C’était une maison malade, vide, mais toujours debout. Yvette et Georges Blin s’y étaient installés dès leur rencontre et avaient fini par l’acheter pour une bouchée de pain. C’est là qu’ils s’étaient mariés, c’est là qu’ils avaient fait une place à leur fils unique, c’est là qu’un soir Georges était rentré en se plaignant d’une douleur vers l’épaule gauche. Le lendemain, le petit Thierry avait vu la maison pleine de monde. Et sa mère qui, d’habitude, savait répondre à ses questions était restée muette.
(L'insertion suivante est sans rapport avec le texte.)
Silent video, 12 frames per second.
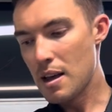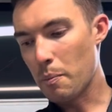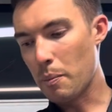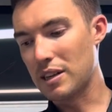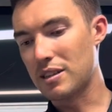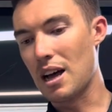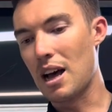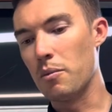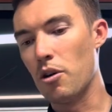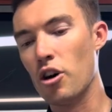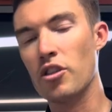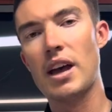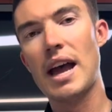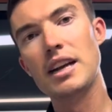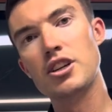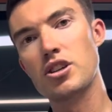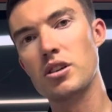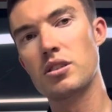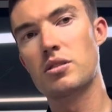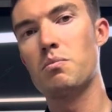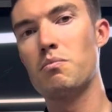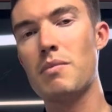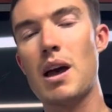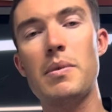But on the edges,
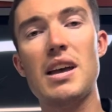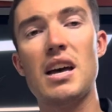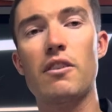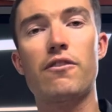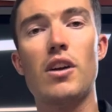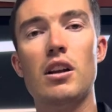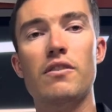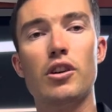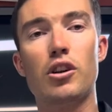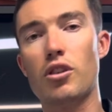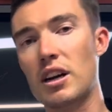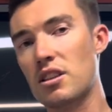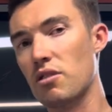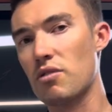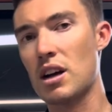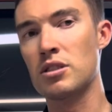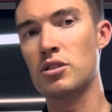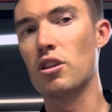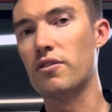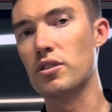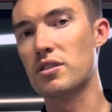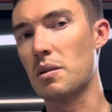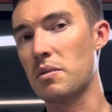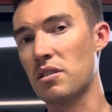maybe out the front of a creek that runs off or
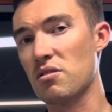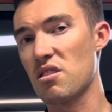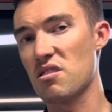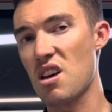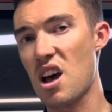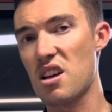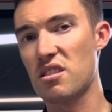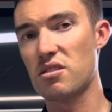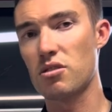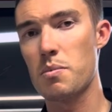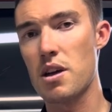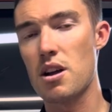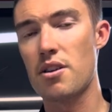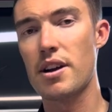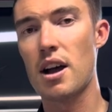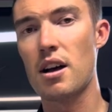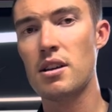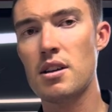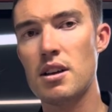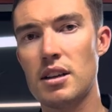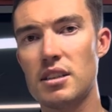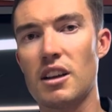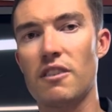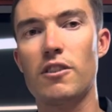something like that type of area,
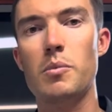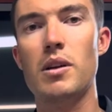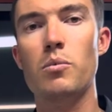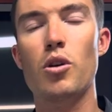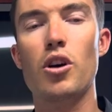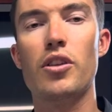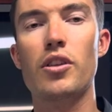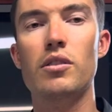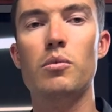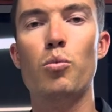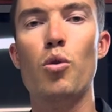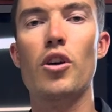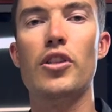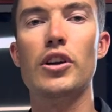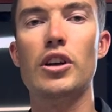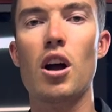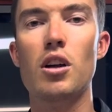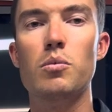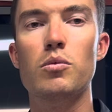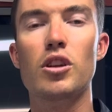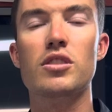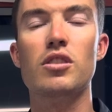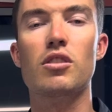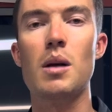definitely been worth a go.
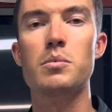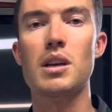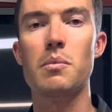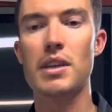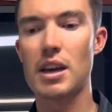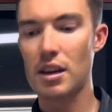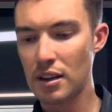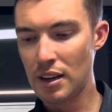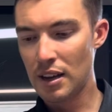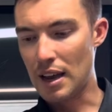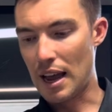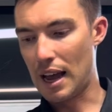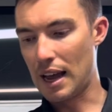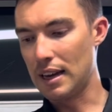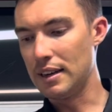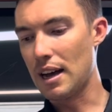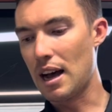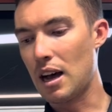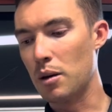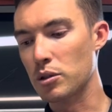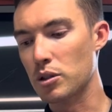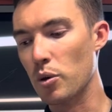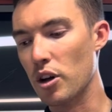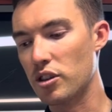Lots of crabs up there, and
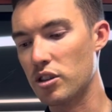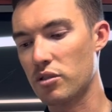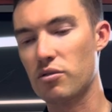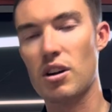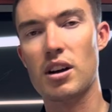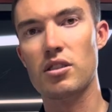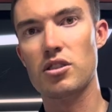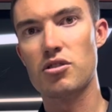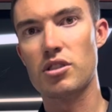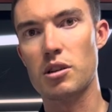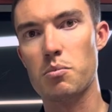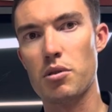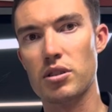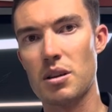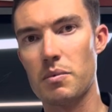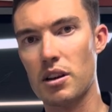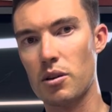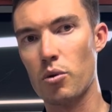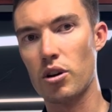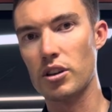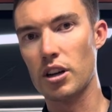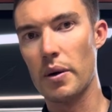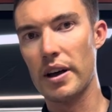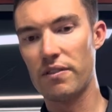it's worth just running a string of pots up there while you
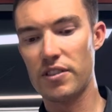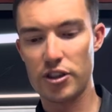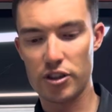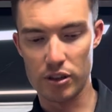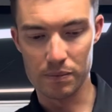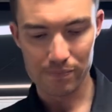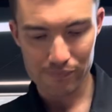go out fishing.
Dès lors ils vécurent tous les deux, condamnés à cette baraque. Après tout, c’était un petit pavillon de banlieue avec son coin de verdure, son voisinage paisible — tant d’autres gosses de Juvisy se contentaient d’un terrain vague au flanc d’une cité. Ceux qui avaient conçu et construit cet endroit ne s’étaient posé aucune question sur le bien-être de ceux qui allaient y vivre. L’espace se partageait en trois pièces identiques, trois carrés d’une rectitude parfaite, deux chambres trop grandes et, au milieu, un salon cuisine où il était impossible de circuler, où personne n’avait envie de séjourner. Ils avaient connu la chaudière à mazout à l’odeur entêtante, les allées et venues d’Yvette, le jerrican à la main pour remplir le réservoir ; Thierry s’en servait de grill, il avait appris tout jeune à y cuire du popcorn et des châtaignes. La toile de jute rouge cachait la lèpre qui envahissait les murs et le linoléum gondolé offrait une piste de billes bien plus intéressante qu’un carrelage trop lisse. La salle de bains était froide et sans la plus petite ouverture au jour. Il n’y avait pas de grenier mais une cave laissée à l’abandon — l’aménager aurait coûté bien trop cher. Thierry n’y était jamais descendu, il s’imaginait vivre au-dessus d’un trou noir, mystérieux, plein de tout ce qu’on raconte sur les caves. À l’adolescence, il commença à se sentir mal à l’aise entre les murs de sa chambre. Il se laissait facilement inviter chez les copains, traînait tard le soir autour du banc public, déjeunait à la cantine du lycée, tout proche. La nuit, il écoutait de la musique au casque et se projetait aux Amériques, le temps d’un disque. Il quitta la maison juste après le baccalauréat pour une chambre de bonne, place Daumesnil, à Paris ; la vie pouvait commencer. Il ne revenait au 8, rue Jean-Perrin à Juvisy que pour visiter sa mère, le samedi. Elle retourna vivre, et mourir, là où elle était née, en Vendée ; sa vie durant, elle avait redouté, à cause d’antécédents familiaux, cette rupture d’anévrisme.